▶ **Required action**:
Leave the images aside and output every entry exactly.

▶ **Source material**:
.....

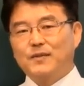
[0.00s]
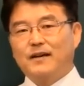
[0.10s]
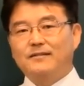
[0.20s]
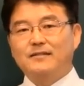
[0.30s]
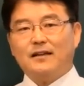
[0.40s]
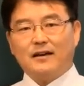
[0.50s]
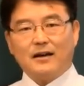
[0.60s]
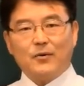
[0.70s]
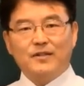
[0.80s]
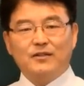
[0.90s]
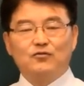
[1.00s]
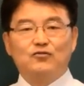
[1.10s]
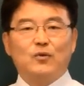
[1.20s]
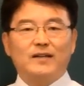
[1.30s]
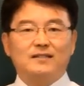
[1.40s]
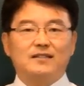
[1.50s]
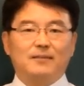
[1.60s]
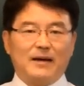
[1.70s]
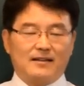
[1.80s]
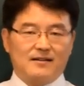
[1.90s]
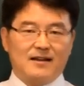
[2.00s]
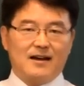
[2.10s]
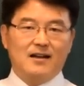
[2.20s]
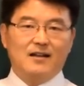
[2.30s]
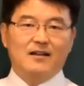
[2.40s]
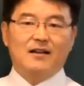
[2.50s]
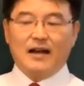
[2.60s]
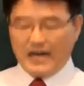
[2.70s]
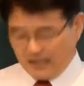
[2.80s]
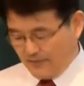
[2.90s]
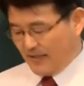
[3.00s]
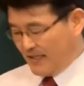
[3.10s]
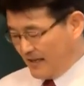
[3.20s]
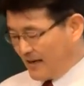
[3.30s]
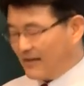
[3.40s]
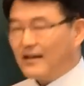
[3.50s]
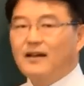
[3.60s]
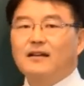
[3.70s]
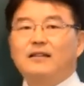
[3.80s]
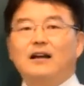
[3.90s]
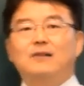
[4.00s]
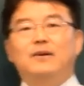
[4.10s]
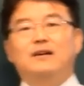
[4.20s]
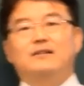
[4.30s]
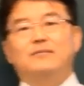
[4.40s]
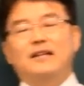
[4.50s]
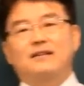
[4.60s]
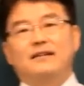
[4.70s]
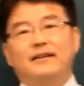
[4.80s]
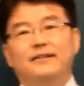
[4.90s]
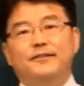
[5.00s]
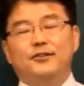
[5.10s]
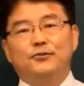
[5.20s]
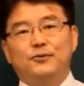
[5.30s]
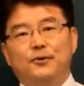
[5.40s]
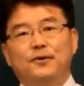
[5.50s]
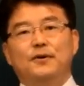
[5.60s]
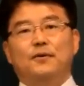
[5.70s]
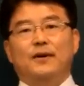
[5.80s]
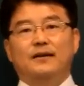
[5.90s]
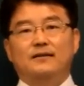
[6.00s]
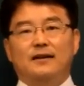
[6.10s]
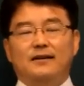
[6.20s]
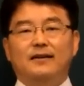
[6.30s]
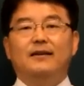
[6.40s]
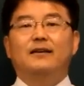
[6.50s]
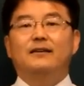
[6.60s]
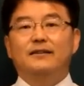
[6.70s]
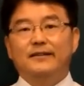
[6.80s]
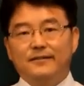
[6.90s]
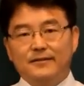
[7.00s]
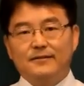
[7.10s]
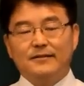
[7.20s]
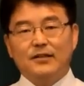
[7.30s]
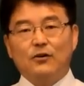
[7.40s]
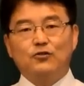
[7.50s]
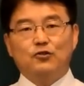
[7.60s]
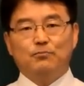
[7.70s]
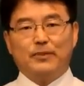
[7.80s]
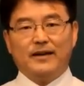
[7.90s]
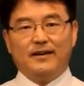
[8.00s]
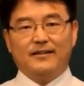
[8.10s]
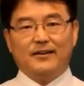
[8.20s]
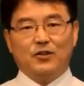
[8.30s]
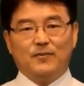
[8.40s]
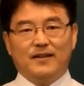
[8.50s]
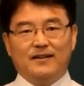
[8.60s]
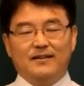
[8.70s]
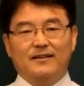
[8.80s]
나는 잘하고 있는데 누가 스트립 받거나 아니면 지나가다 날벼락을 맞거나 이런 경우도 굉장히 이런 형충파에 해당이 됩니다.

.....

▶ **Exercise answer**:
[0.00s]
[0.10s]
[0.20s]
[0.30s]
[0.40s]
[0.50s]
[0.60s]
[0.70s]
[0.80s]
[0.90s]
[1.00s]
[1.10s]
[1.20s]
[1.30s]
[1.40s]
[1.50s]
[1.60s]
[1.70s]
[1.80s]
[1.90s]
[2.00s]
[2.10s]
[2.20s]
[2.30s]
[2.40s]
[2.50s]
[2.60s]
[2.70s]
[2.80s]
[2.90s]
[3.00s]
[3.10s]
[3.20s]
[3.30s]
[3.40s]
[3.50s]
[3.60s]
[3.70s]
[3.80s]
[3.90s]
[4.00s]
[4.10s]
[4.20s]
[4.30s]
[4.40s]
[4.50s]
[4.60s]
[4.70s]
[4.80s]
[4.90s]
[5.00s]
[5.10s]
[5.20s]
[5.30s]
[5.40s]
[5.50s]
[5.60s]
[5.70s]
[5.80s]
[5.90s]
[6.00s]
[6.10s]
[6.20s]
[6.30s]
[6.40s]
[6.50s]
[6.60s]
[6.70s]
[6.80s]
[6.90s]
[7.00s]
[7.10s]
[7.20s]
[7.30s]
[7.40s]
[7.50s]
[7.60s]
[7.70s]
[7.80s]
[7.90s]
[8.00s]
[8.10s]
[8.20s]
[8.30s]
[8.40s]
[8.50s]
[8.60s]
[8.70s]
[8.80s]
나는 잘하고 있는데 누가 스트립 받거나 아니면 지나가다 날벼락을 맞거나 이런 경우도 굉장히 이런 형충파에 해당이 됩니다.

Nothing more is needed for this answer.